#### Supplied data
+ + + + +
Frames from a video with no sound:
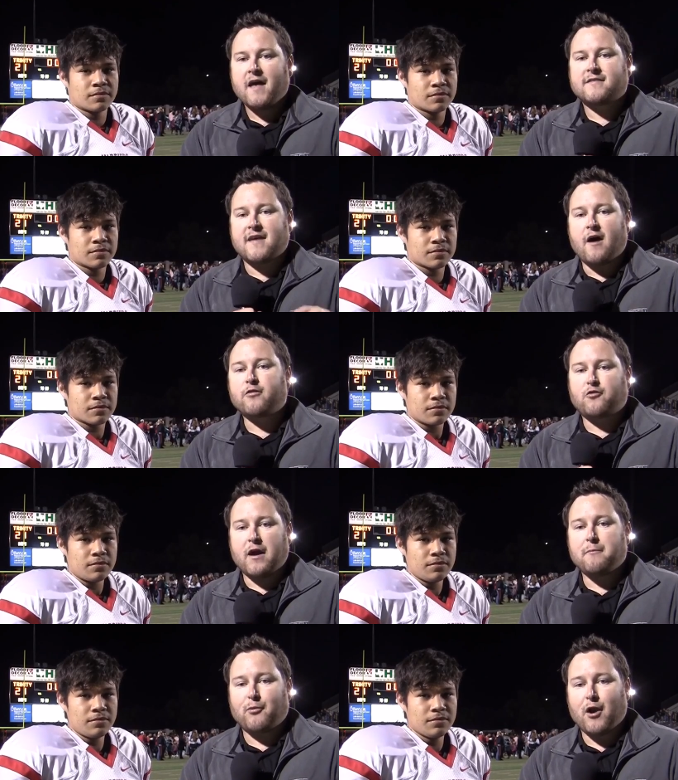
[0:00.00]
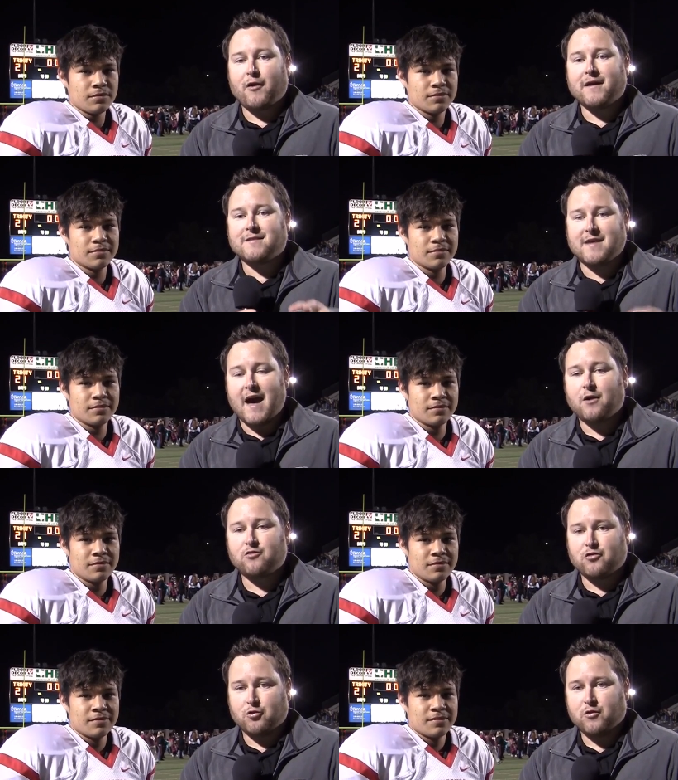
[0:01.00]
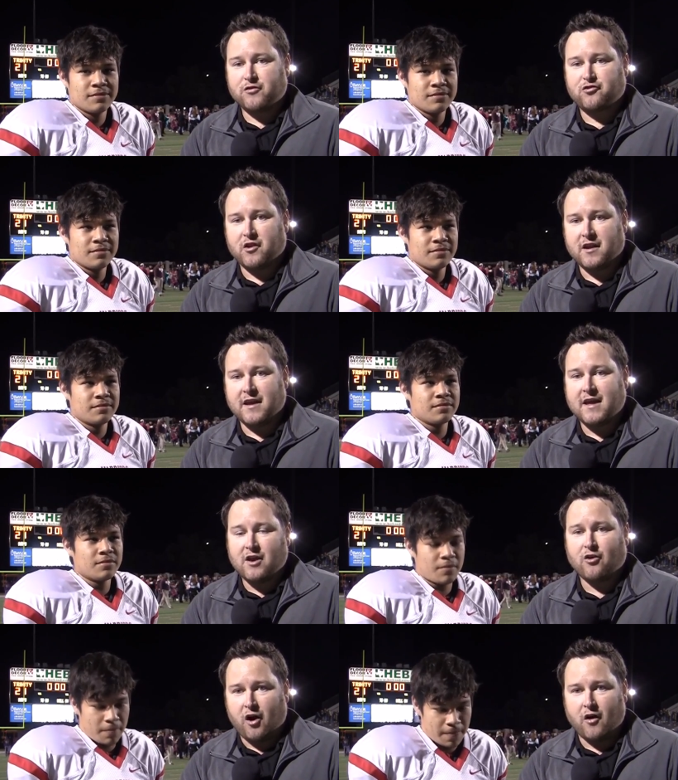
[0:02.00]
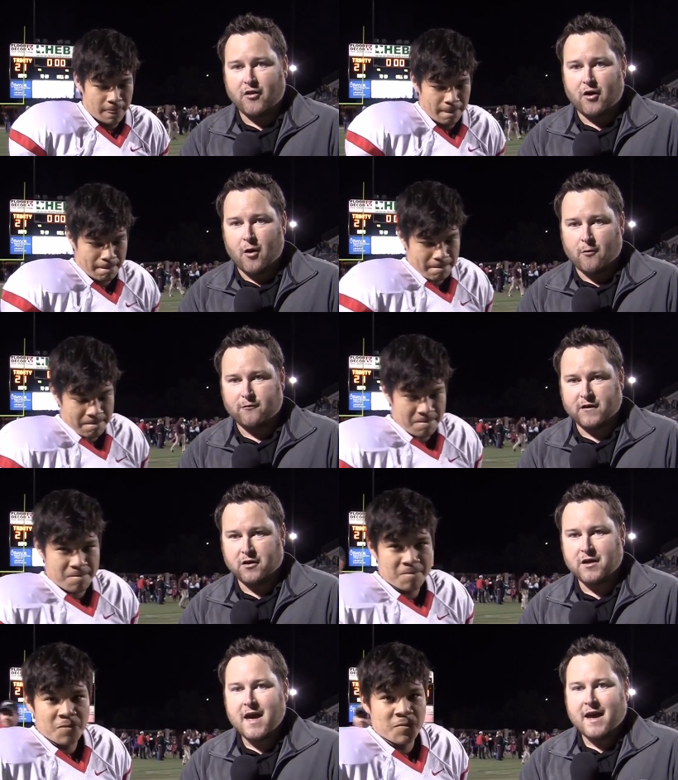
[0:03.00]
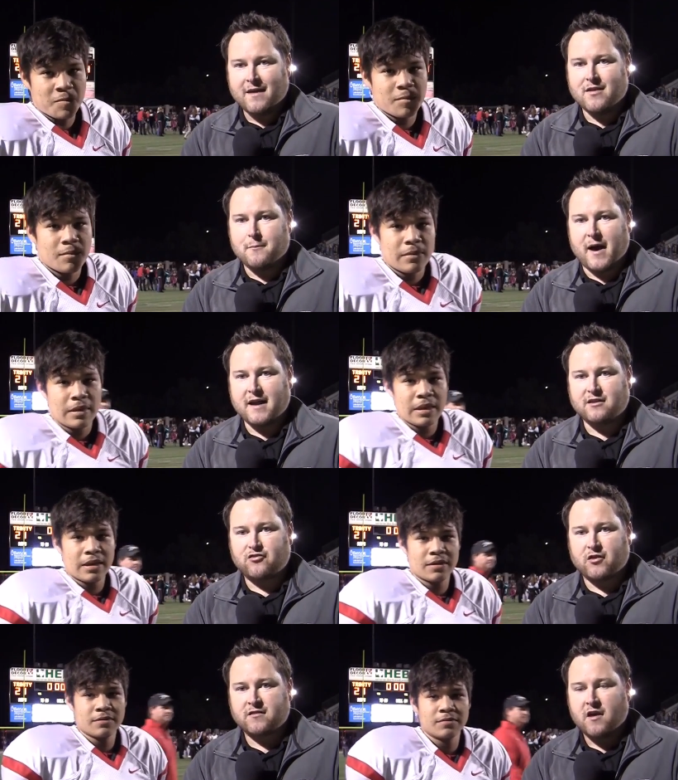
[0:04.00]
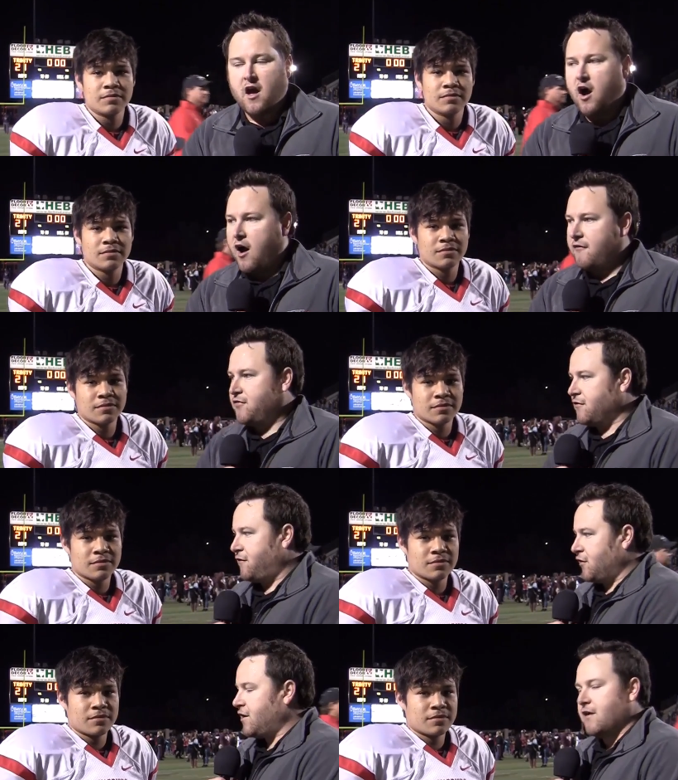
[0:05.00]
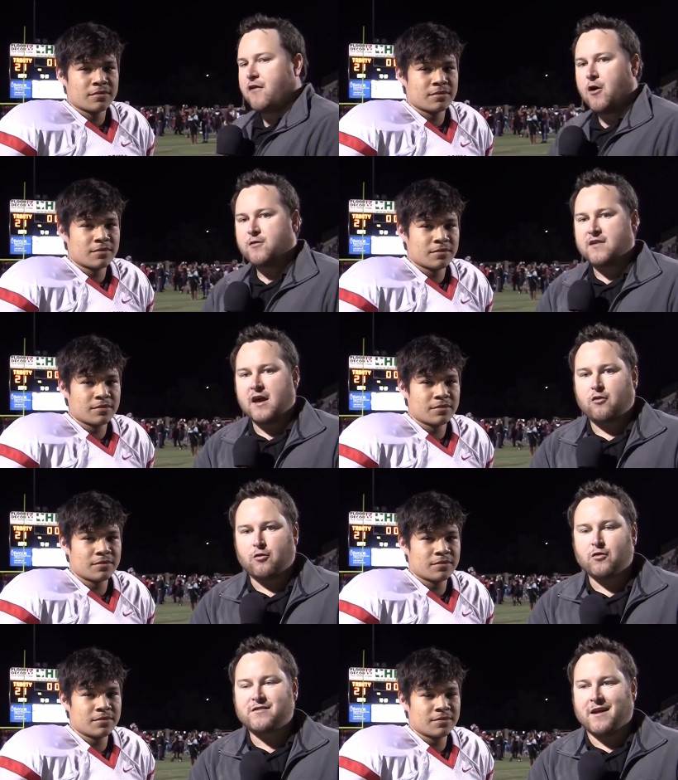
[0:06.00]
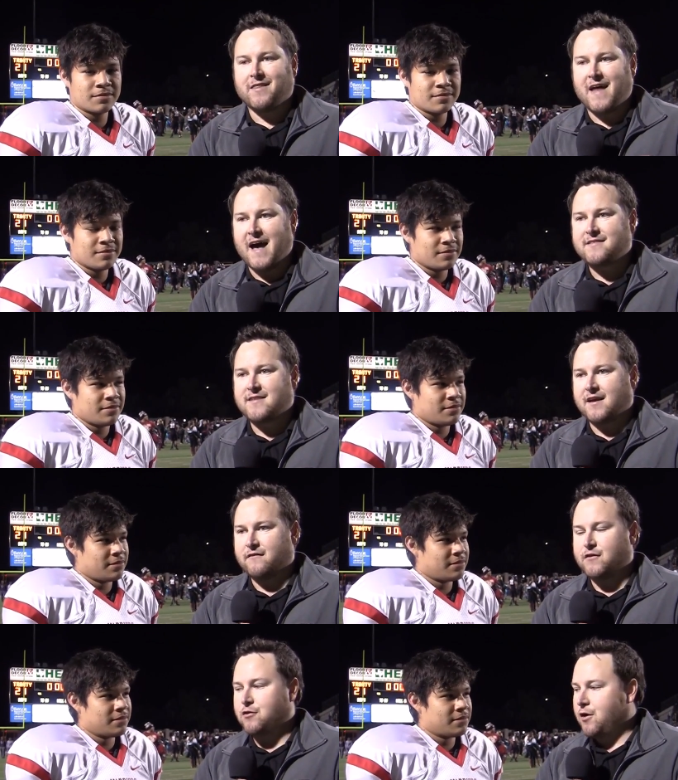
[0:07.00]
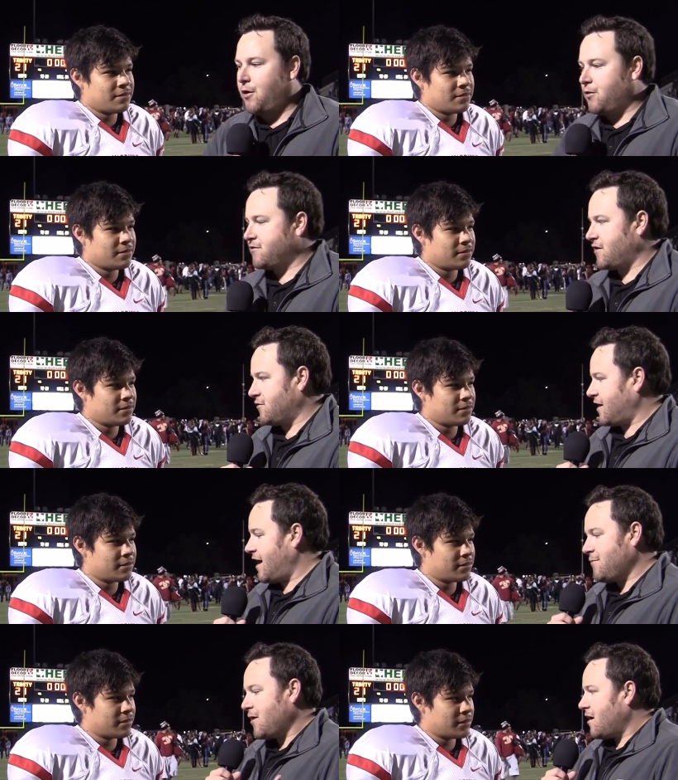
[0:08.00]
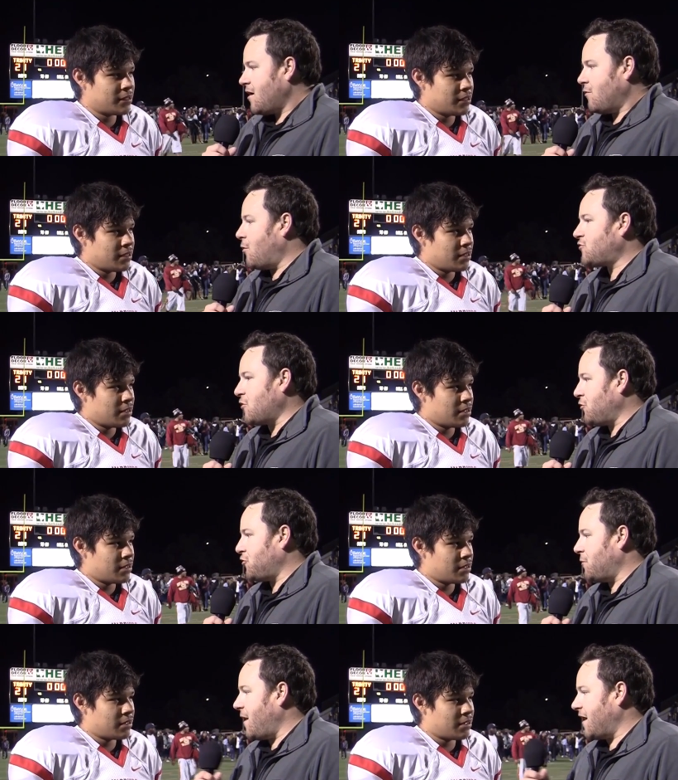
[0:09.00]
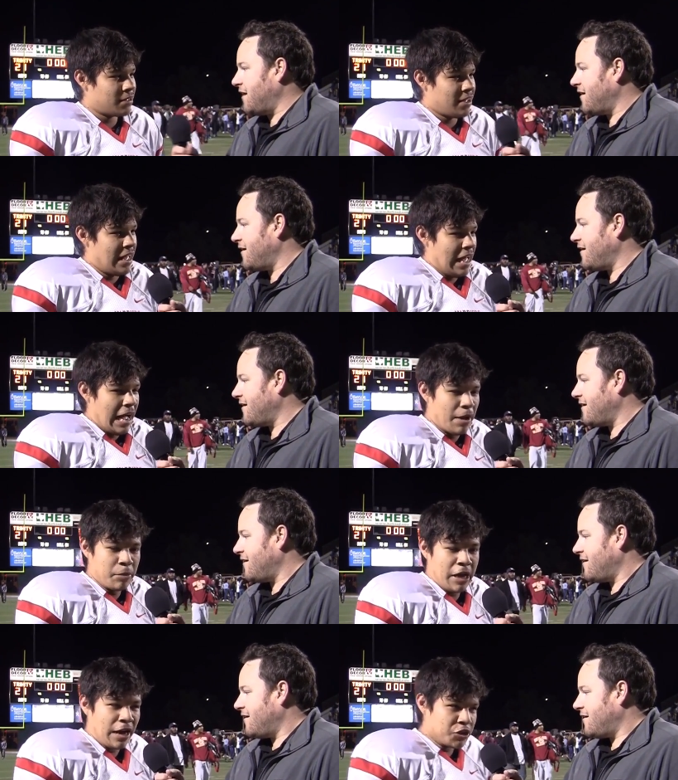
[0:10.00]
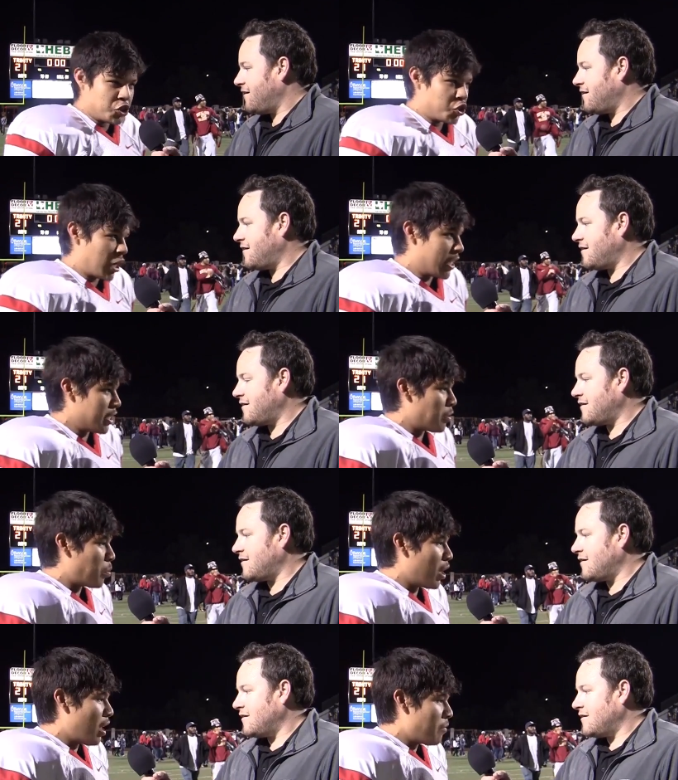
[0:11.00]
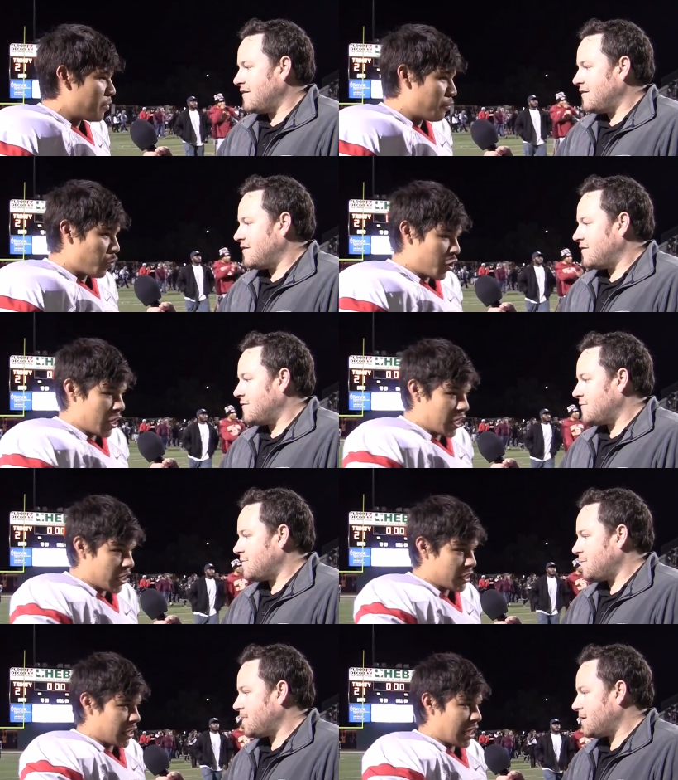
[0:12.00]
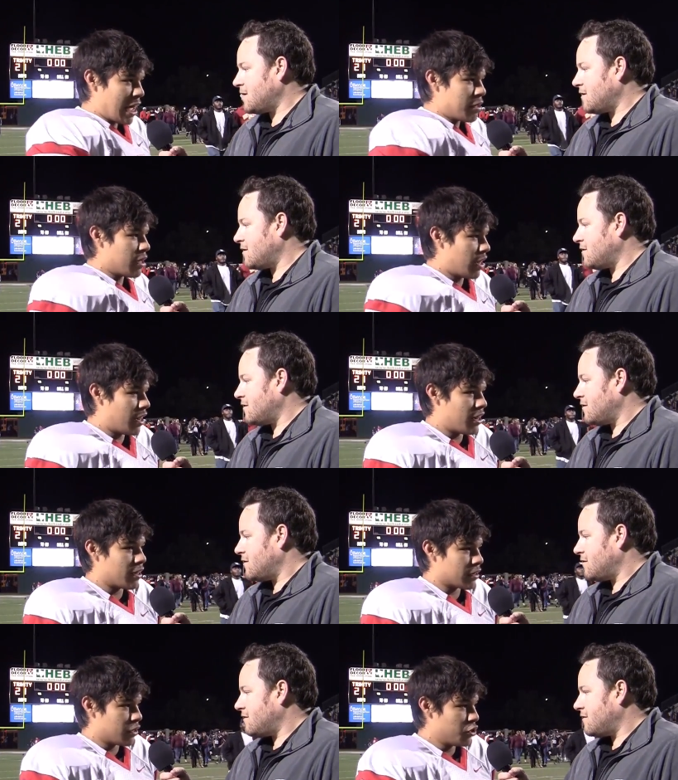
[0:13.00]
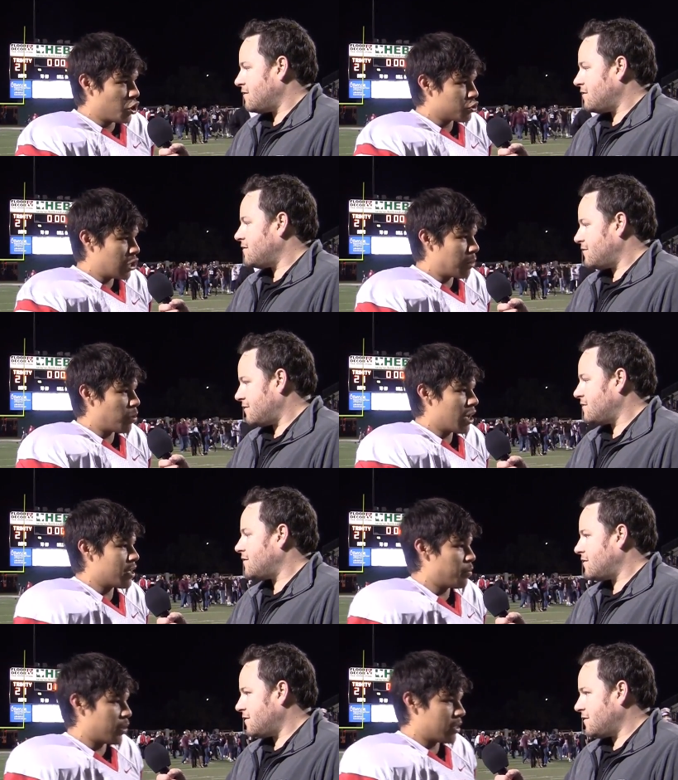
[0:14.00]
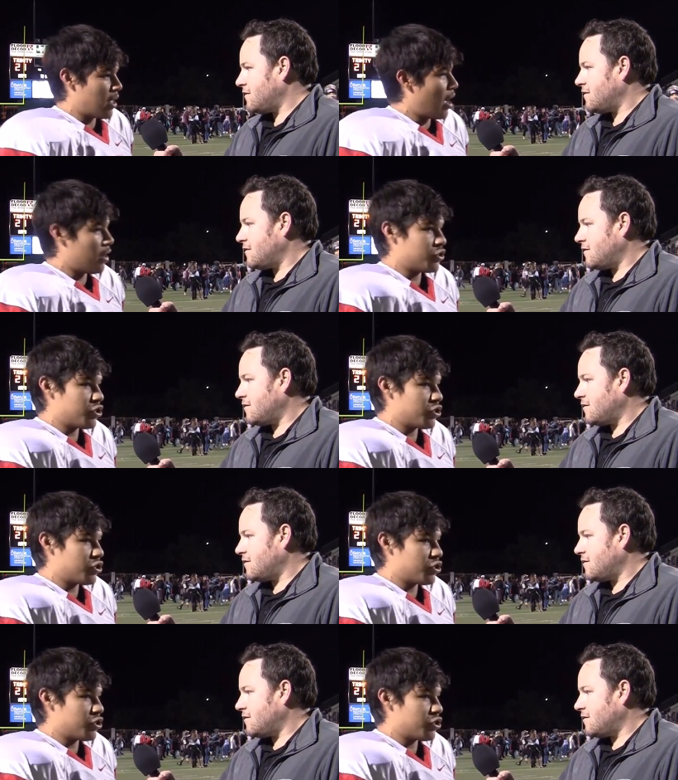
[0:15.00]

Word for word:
Speaker 1: South Grand Prairie downs Euless Trinity here on their home field in the bi-districts off the foot of Jose Cruz and a last second field goal. Jose, what was going through your mind? I mean, I was just trying to get the ball out before uh, the line, uh, you know, try to block it,
Speaker 2: but I was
+ + + + +
#### Task requirements
Return all records exactly as they stand above, except for pictures.

#### Written solution
Frames from a video with no sound:
[0:00.00]
[0:01.00]
[0:02.00]
[0:03.00]
[0:04.00]
[0:05.00]
[0:06.00]
[0:07.00]
[0:08.00]
[0:09.00]
[0:10.00]
[0:11.00]
[0:12.00]
[0:13.00]
[0:14.00]
[0:15.00]

Word for word:
Speaker 1: South Grand Prairie downs Euless Trinity here on their home field in the bi-districts off the foot of Jose Cruz and a last second field goal. Jose, what was going through your mind? I mean, I was just trying to get the ball out before uh, the line, uh, you know, try to block it,
Speaker 2: but I was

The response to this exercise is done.